Why I’m passionate about becoming the hedgehog.
On the verge of our 8th year in business, this week we launched our new Future Talent Sports Cards website, and I’ve been reflecting on what has enabled us to survive this long when so many new businesses fail within the first year.
Like any business there’s been plenty of ups and downs, and numerous temptations to change direction, but what has helped us stay the course has been one underlying mindset — we’re passionate about being the hedgehog.
So who is the hedgehog?
The theory of the hedgehog has been adapted from a fragment of verse by the Greek poet Archilochus who stated:
“The fox knows many things, but the hedgehog knows one big thing.”
It sounds like such a playful little fable, but the impact this has had on modern business is absolutely staggering — particularly considering Archilochus lived between 680 -645 BC.
Let’s explore why.
Much of this impact is due to philosopher Isaiah Berlin who, in 1953, took this parable one step further by applying it to the modern world and presenting an argument that the world can be divided into two groups of people: foxes and hedgehogs.
In his essay, ‘The Fox and the Hedgehog’ he argued that foxes are sleek and shrewd animals that pursue many goals and interests at the same time, however because their interests and strategies are so varied, their thinking is scattered and unfocused, and they are limited in what they can achieve in the long run.
Hedgehogs, however, are slow and steady. People often overlook them because they’re quiet and unassuming. But, unlike the fox, they are able to simplify the world and focus on one overarching vision. It’s this principle that guides everything they do, and helps them succeed against all odds.
This concept has had a profound impact on me. The focus of Berlin’s book is exploring the mind of Leo Tolstoy who he claims was a fox by nature, but believed in being a hedgehog and this is an internal battle I’ve also found myself fighting at times.
Having clarity over which animal you are is critical to your success according to Berlin, and whilst on a personal level this distinction is not always so clear — when it comes to business I have absolutely no doubt who I want it to be — the Hedgehog.
In this book he explored the greatest companies of the modern era in an attempt to understand what were the common characteristics that made them all great.
Throughout his findings he listed a range of elements that had led to their success, but there was one characteristic that they all had in common — they were all focused on creating a hedgehog.
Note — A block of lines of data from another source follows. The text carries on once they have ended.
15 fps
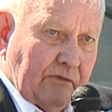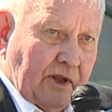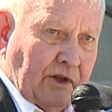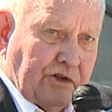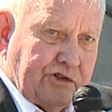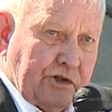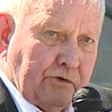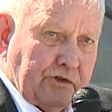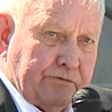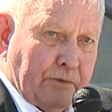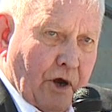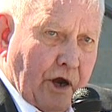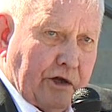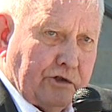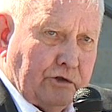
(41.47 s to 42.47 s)
and she was
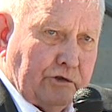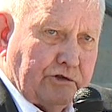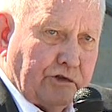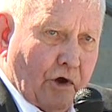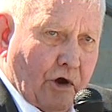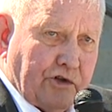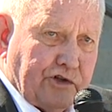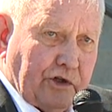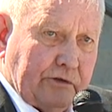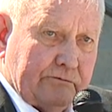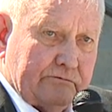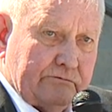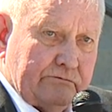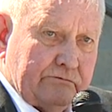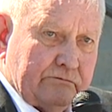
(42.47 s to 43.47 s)
married to a sergeant,
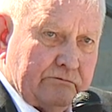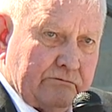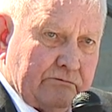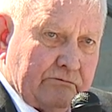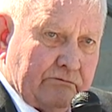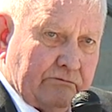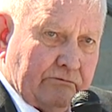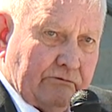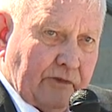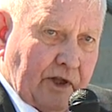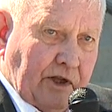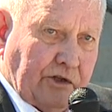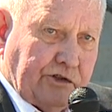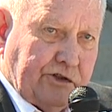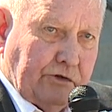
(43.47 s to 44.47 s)

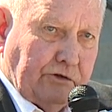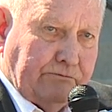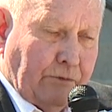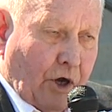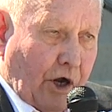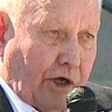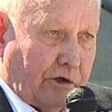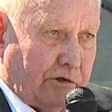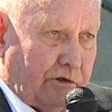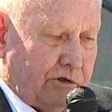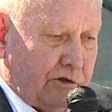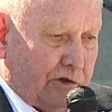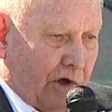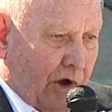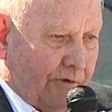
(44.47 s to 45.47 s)
and she was married
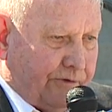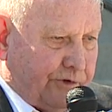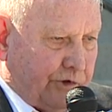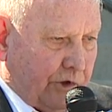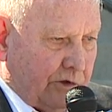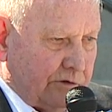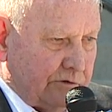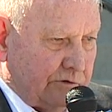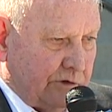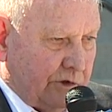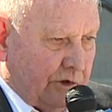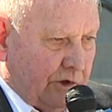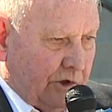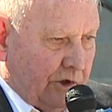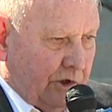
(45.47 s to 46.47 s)
to an officer.
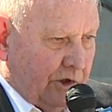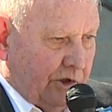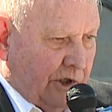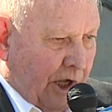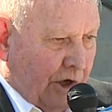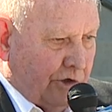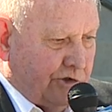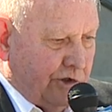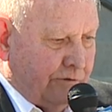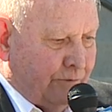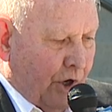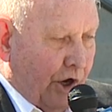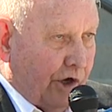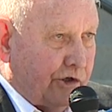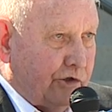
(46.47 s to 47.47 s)
Now she's
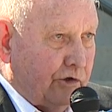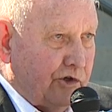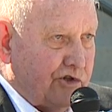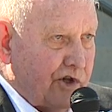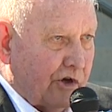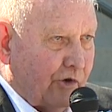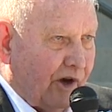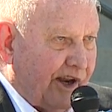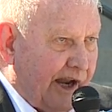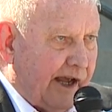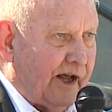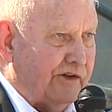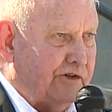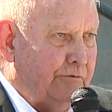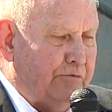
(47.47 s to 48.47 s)
married to a general, and I
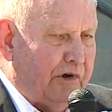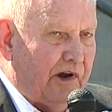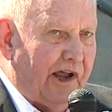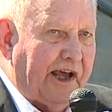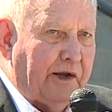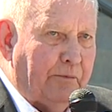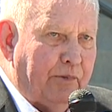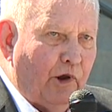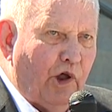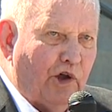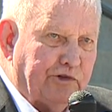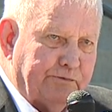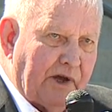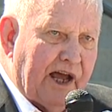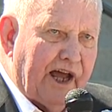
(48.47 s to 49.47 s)
got some polite
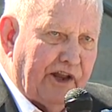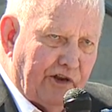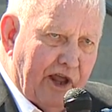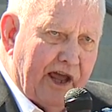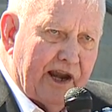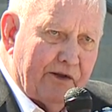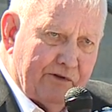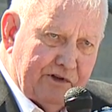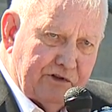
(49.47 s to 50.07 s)
applause behind that.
So how do you know if you’re a Hedgehog, and can you become one if you aren’t already?
According to Collins, you can become one by finding the sweet spot between the intersection of these three circles.
Now our little custom sports cards business is by no means on the spectrum of these companies, nor have we reached the lofty heights of conquering the world, but embracing this concept and instilling a relentless focus on doing one thing better than anyone else has provided a single purpose that drives us every day — produce the highest-quality customised trading cards through an experience that will turn a dream into reality.
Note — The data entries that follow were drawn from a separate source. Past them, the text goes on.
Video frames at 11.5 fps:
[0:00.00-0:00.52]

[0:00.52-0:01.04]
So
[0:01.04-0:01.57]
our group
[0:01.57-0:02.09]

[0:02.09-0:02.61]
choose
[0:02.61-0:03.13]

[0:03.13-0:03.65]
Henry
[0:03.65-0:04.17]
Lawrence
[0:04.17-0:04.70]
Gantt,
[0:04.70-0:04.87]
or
Every year we’ve been presented with more and more opportunities to expand our product offerings, whether it be selling certificates, or trophies, or even adding a photography service to the mix and there’s no doubt some of these we could do fairly well, but they would be diverting our attention away from what we do better than anyone else, our hedgehog, and that is the one thing we will never compromise and why I believe our customers remain so loyal.
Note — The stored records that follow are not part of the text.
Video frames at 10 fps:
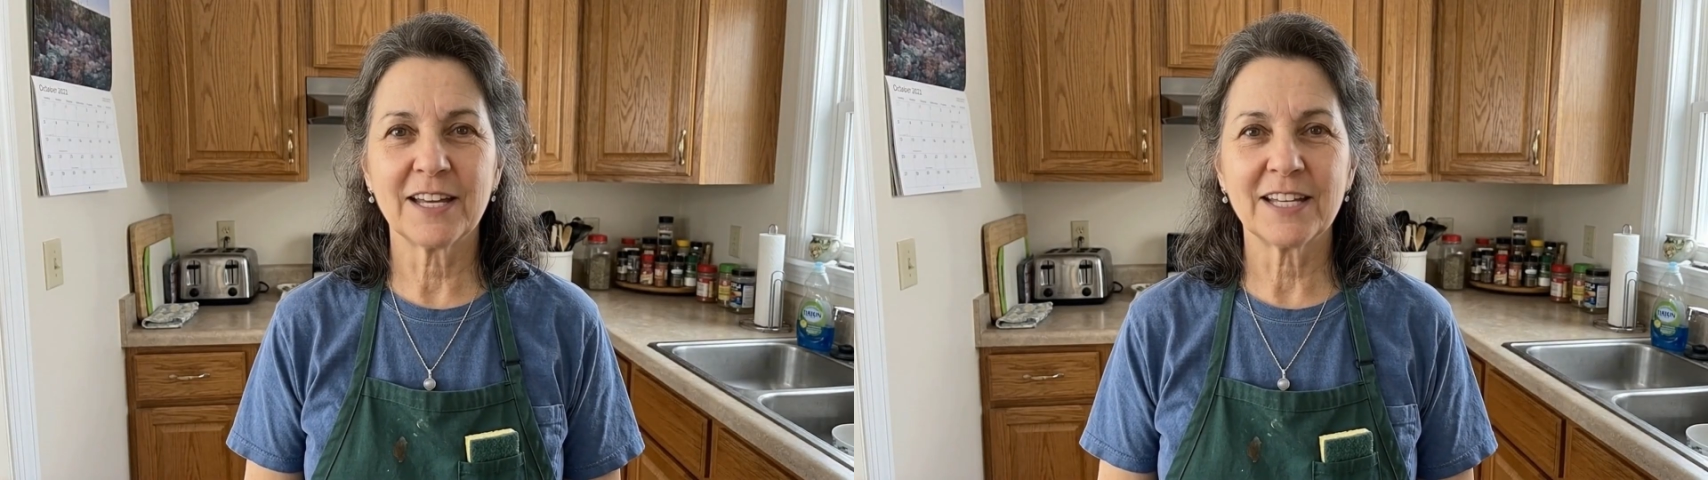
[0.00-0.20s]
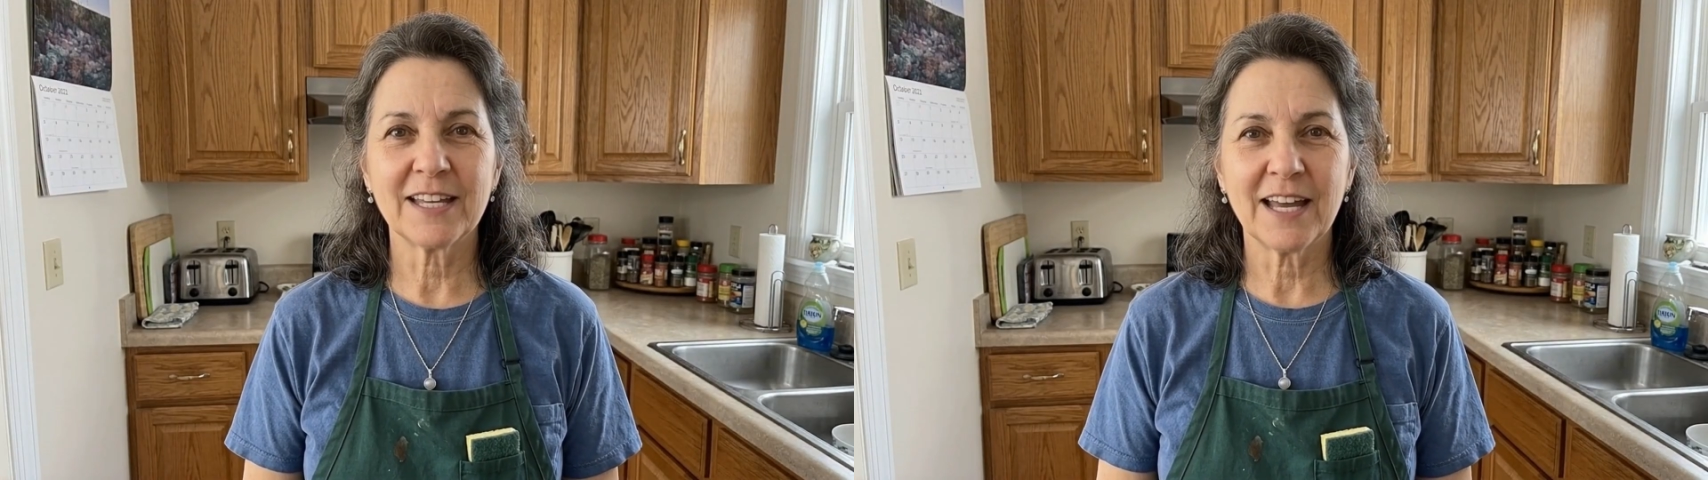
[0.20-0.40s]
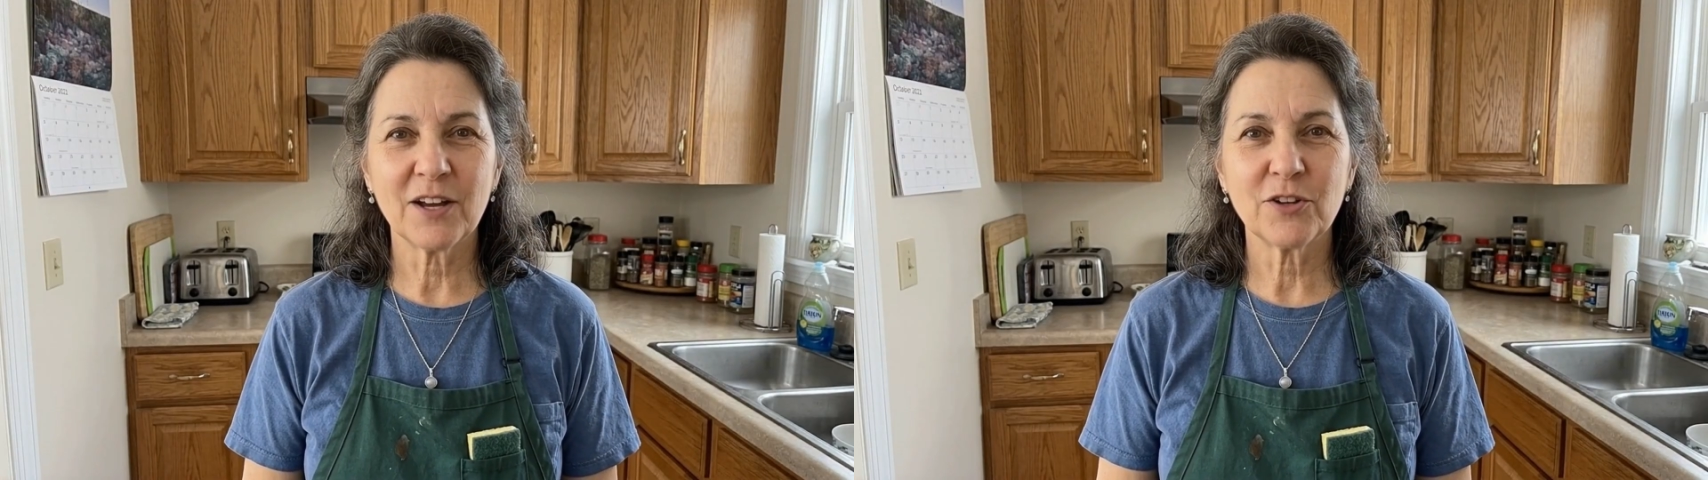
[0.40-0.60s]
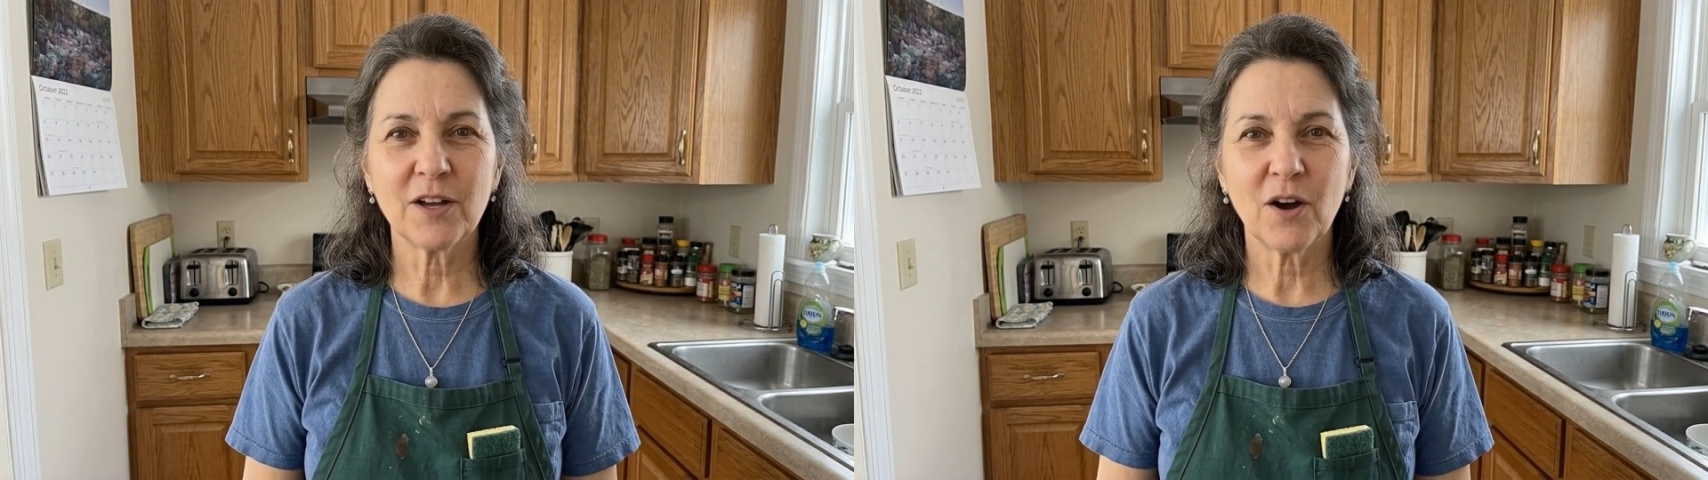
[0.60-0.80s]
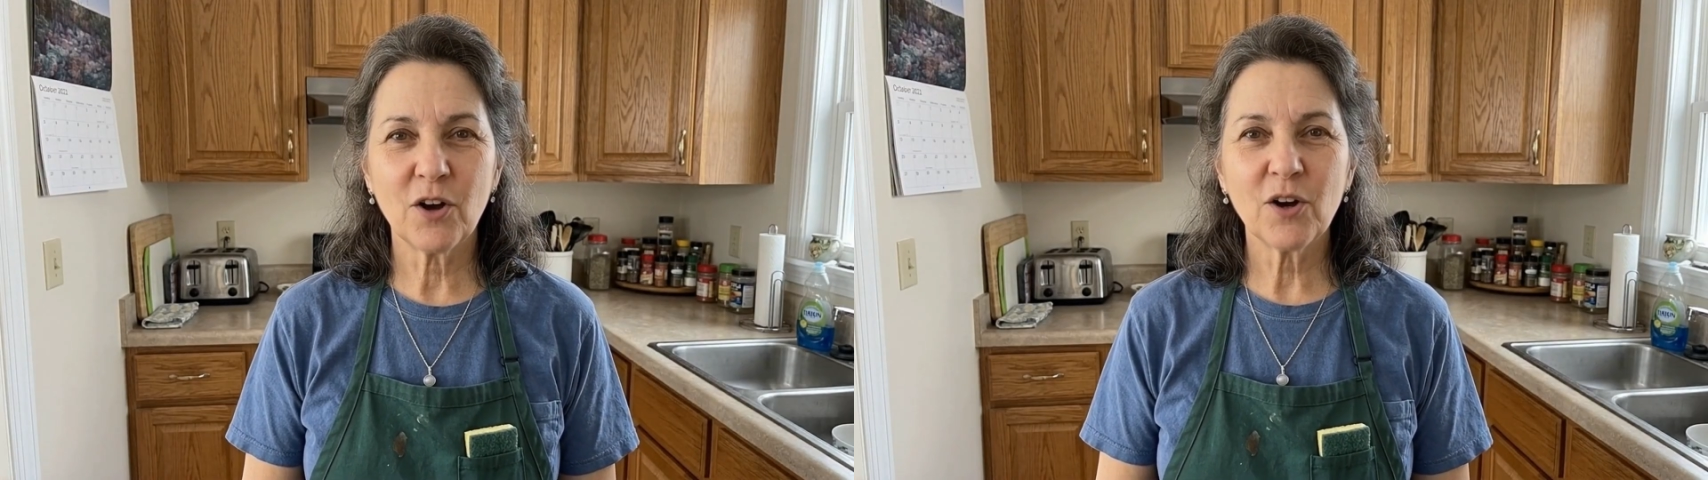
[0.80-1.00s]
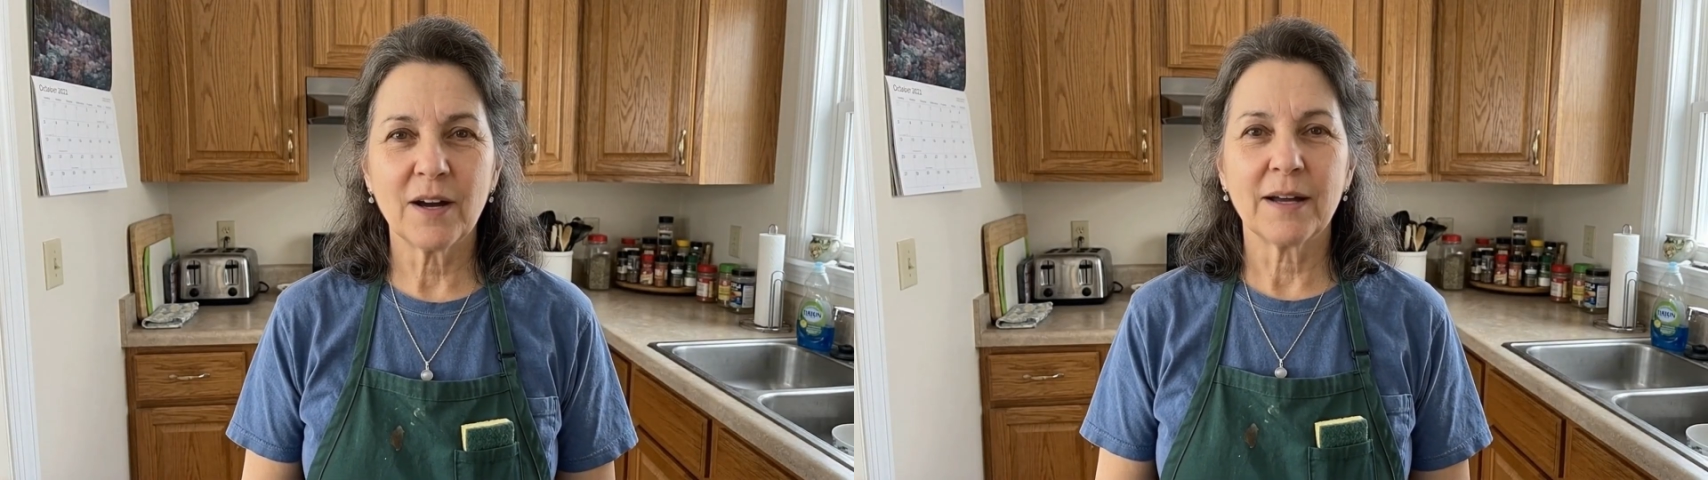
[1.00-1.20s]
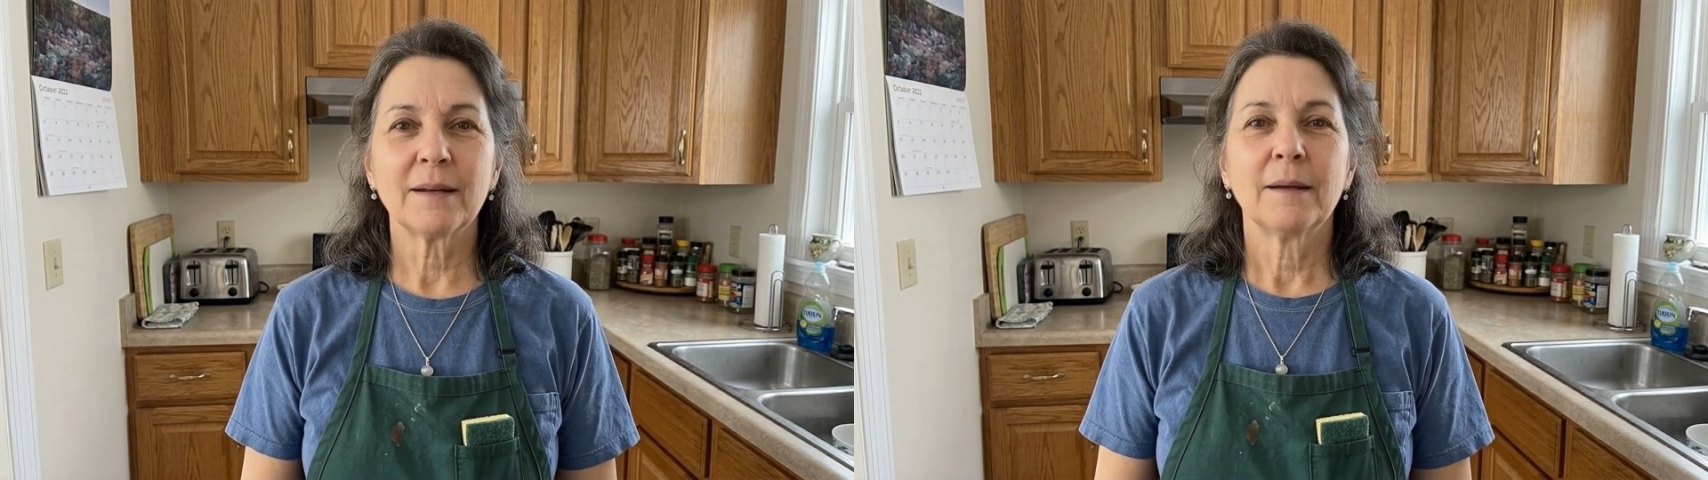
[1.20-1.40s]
has held on.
When all is going well it’s great fun being the fox. Exploring new opportunities and ideas is certainly something I embrace to help remain ahead of the game.
However, it’s when you’re challenged or things aren’t working that being the hedgehog becomes so vital.
It’s when the first sign of danger appears that the fox runs away, whilst the hedgehog stands his ground. He has been waiting. He rolls into a ball. He presents his spikes, and he protects his area better than any other animal, and soon enough the fox runs away looking for any easier target to attack, and the hedgehog continues going about their business, ever stronger for the encounter.